++++ Extracted records ++++

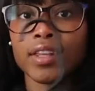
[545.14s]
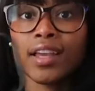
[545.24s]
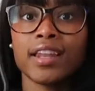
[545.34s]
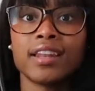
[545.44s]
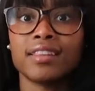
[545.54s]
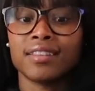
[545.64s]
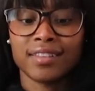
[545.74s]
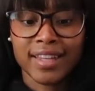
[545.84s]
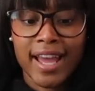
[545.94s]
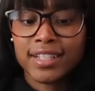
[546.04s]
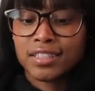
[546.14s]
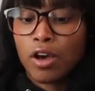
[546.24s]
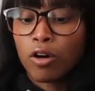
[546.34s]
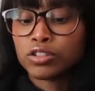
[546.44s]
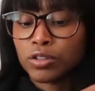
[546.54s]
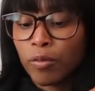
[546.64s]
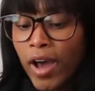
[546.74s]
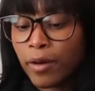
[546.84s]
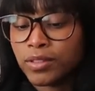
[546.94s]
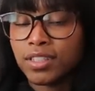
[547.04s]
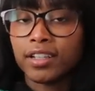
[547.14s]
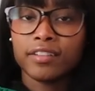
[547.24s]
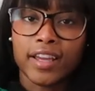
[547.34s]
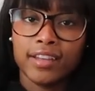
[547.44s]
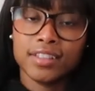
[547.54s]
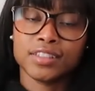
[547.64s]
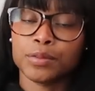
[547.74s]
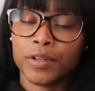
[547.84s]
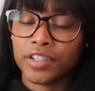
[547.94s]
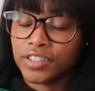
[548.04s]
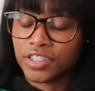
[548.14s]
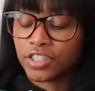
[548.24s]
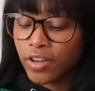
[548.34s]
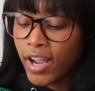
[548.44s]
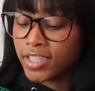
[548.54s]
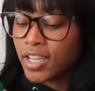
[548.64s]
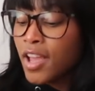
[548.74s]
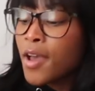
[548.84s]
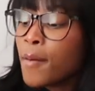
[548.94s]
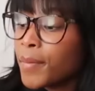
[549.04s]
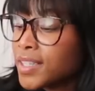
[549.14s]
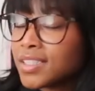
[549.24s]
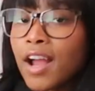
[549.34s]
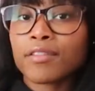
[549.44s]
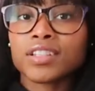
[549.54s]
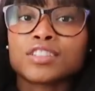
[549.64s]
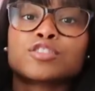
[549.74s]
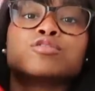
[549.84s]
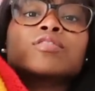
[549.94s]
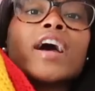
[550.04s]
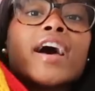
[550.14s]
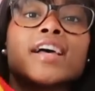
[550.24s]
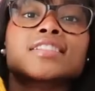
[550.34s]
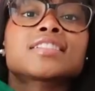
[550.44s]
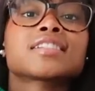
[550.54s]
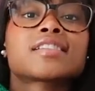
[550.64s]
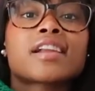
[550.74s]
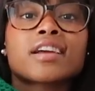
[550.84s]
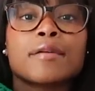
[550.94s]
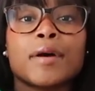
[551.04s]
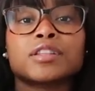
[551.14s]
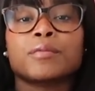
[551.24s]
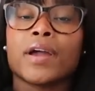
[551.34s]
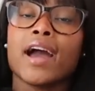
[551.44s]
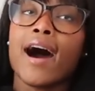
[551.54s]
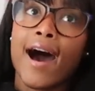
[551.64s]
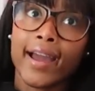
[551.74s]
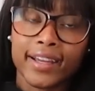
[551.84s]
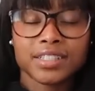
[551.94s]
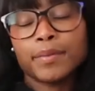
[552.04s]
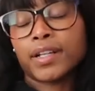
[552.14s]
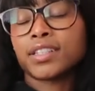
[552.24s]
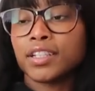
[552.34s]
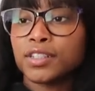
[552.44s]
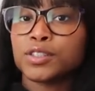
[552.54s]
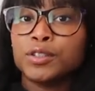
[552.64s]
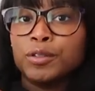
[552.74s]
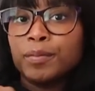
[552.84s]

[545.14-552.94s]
And that's also why I was like, okay, this sweater is just trash. But it's not really trash, it just didn't come out the way I expected it to.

++++

• _Task item_: Copy the data above line for line, skipping every picture.

• _Exercise output_:
[545.14s]
[545.24s]
[545.34s]
[545.44s]
[545.54s]
[545.64s]
[545.74s]
[545.84s]
[545.94s]
[546.04s]
[546.14s]
[546.24s]
[546.34s]
[546.44s]
[546.54s]
[546.64s]
[546.74s]
[546.84s]
[546.94s]
[547.04s]
[547.14s]
[547.24s]
[547.34s]
[547.44s]
[547.54s]
[547.64s]
[547.74s]
[547.84s]
[547.94s]
[548.04s]
[548.14s]
[548.24s]
[548.34s]
[548.44s]
[548.54s]
[548.64s]
[548.74s]
[548.84s]
[548.94s]
[549.04s]
[549.14s]
[549.24s]
[549.34s]
[549.44s]
[549.54s]
[549.64s]
[549.74s]
[549.84s]
[549.94s]
[550.04s]
[550.14s]
[550.24s]
[550.34s]
[550.44s]
[550.54s]
[550.64s]
[550.74s]
[550.84s]
[550.94s]
[551.04s]
[551.14s]
[551.24s]
[551.34s]
[551.44s]
[551.54s]
[551.64s]
[551.74s]
[551.84s]
[551.94s]
[552.04s]
[552.14s]
[552.24s]
[552.34s]
[552.44s]
[552.54s]
[552.64s]
[552.74s]
[552.84s]

[545.14-552.94s]
And that's also why I was like, okay, this sweater is just trash. But it's not really trash, it just didn't come out the way I expected it to.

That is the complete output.